The Federal government shut down; restaurants, theatres and cinemas closed their doors. More than 2,000 flights at 19 airports on the east coast had been cancelled by last night. The visiting King Abdullah of Jordan cancelled his entire Washington schedule, President Bush took refuge at Camp David, Congressmen scampered back to their districts. Air Force One, the presidential 747, was moved from Andrews Air Force Base in Maryland to the safety of a base in Georgia, 500 miles away.
North Carolina's Outer Banks (islands) were pounded with winds of up to 105mph as the storm moved across. The deck of an ocean-front hotel crumbled into the sea.
States of emergency were declared there, as well as in Virginia, Washington, Maryland, West Virginia, Delaware and Pennsylvania. Schools were closed and shelters opened to take evacuees with their canned food and flashlights. Nearly a quarter of a million people were moved from the lowest lying parts of North Carolina and Virginia.

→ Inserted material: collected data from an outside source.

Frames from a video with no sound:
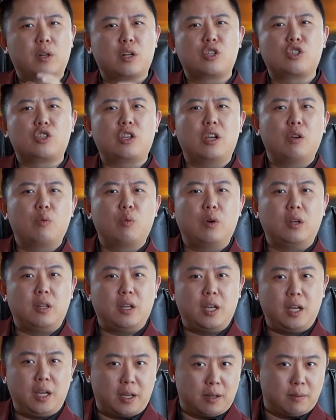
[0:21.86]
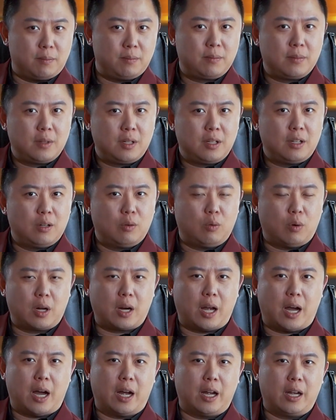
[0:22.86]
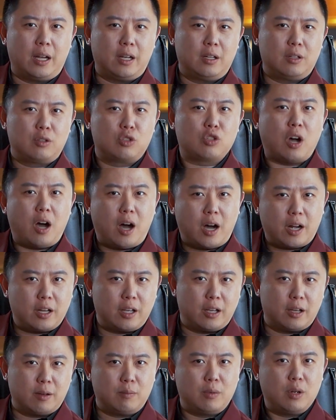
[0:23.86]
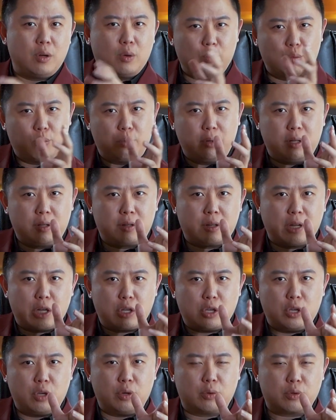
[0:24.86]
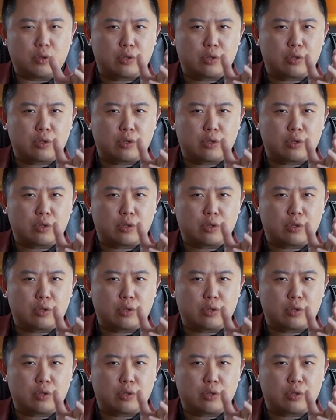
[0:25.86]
gonna share with him what I taught him with you.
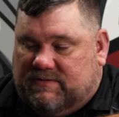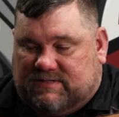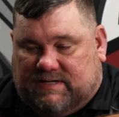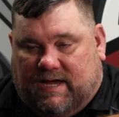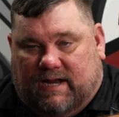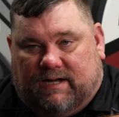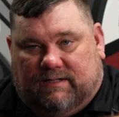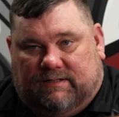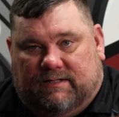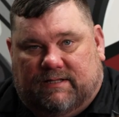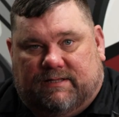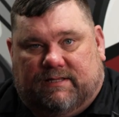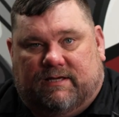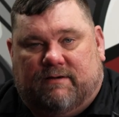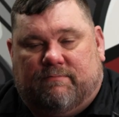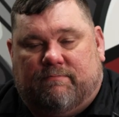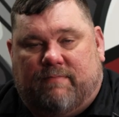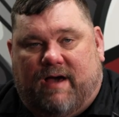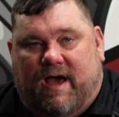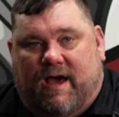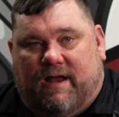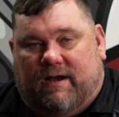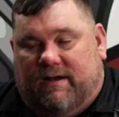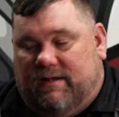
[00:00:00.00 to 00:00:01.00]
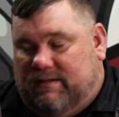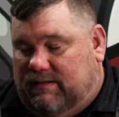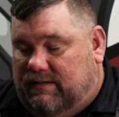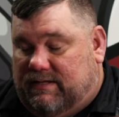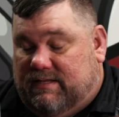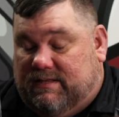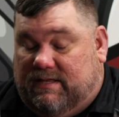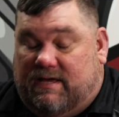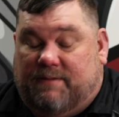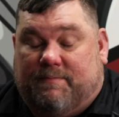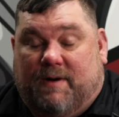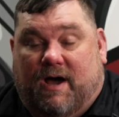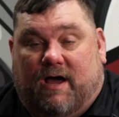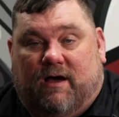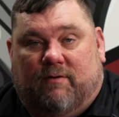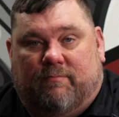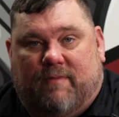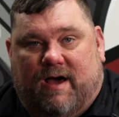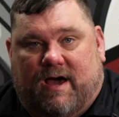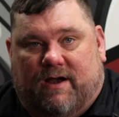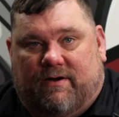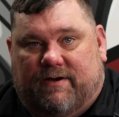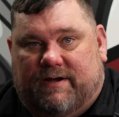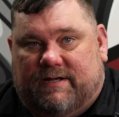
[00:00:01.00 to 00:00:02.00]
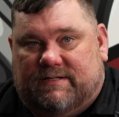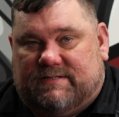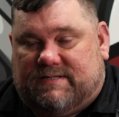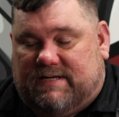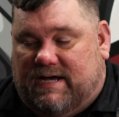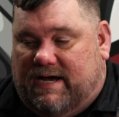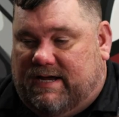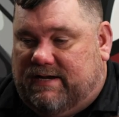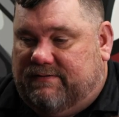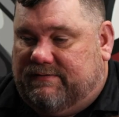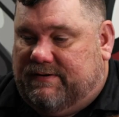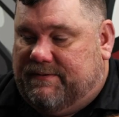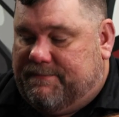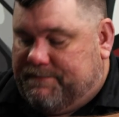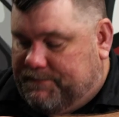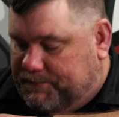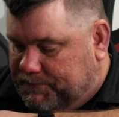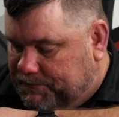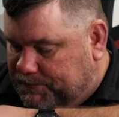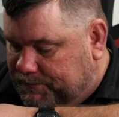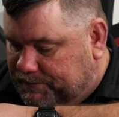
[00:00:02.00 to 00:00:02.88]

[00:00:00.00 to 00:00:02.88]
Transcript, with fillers: It's got a lithium-ion battery inside of it,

In the countryside immense damage to agriculture and livestock is feared.
Even in Washington flooding was expected as the storm drove 10ft surges into the Potomac river, which flows through the capital.
As usual at the onset of anything out of the ordinary in Washington, we ordinary citizens were bombarded with gratuitous, sometimes fatuous advice. A security bulletin at the Washington Post advised staff: "If you fear your house will come down around you, get into a bathtub and place a mattress over you."
My local supermarket was cleaned out of mineral water, bread and canned tuna - as if the Russians were coming, not a storm, which by midday today will be well on its way to Canada.
If there hasn't been a run on duct tape and plastic sheeting, that is only because we stocked up on last spring, when the colour-coded terror alert went from yellow to orange, and the government issued its guidelines on how to cope with a chemical or biological attack.
Normal news values have been blown away by the hurricane. Storms, of course, make wonderful pictures, but even the most mindless devotee of cable TV must have had enough of the endless footage of coastal residents hammering plywood over windows, and tempest-blown reporters in front of mountainous waves on the beaches of North Carolina, where Isabel made landfall at midday yesterday.
Local power cuts and the rising count of damaged sewage treatment stations are reported as if they were nuclear missile strikes.
Yes, Isabel is a nasty "weather event" (in American media-speak), a storm hundreds of miles wide, which will affect 50 million people or more. But as hurricanes go, she is distinctly middling, a category two on the Saffir-Simpson scale, with maximum sustained winds of around 100mph, and a far cry from the category five that it was classified as on Sunday.
In Asia, much more deadly cyclones and typhoons barely rate a mention; but the world power and the attendant media are not centred in Bangladesh or the Philippines. On the other hand, we should be mightily thankful for the technological progress that has made this coverage possible. The satellite pictures of the storm gathering in mid-ocean, and the computer projections placing Washington ever more squarely in its path, may have caused much foreboding. But at least we knew what we were in for.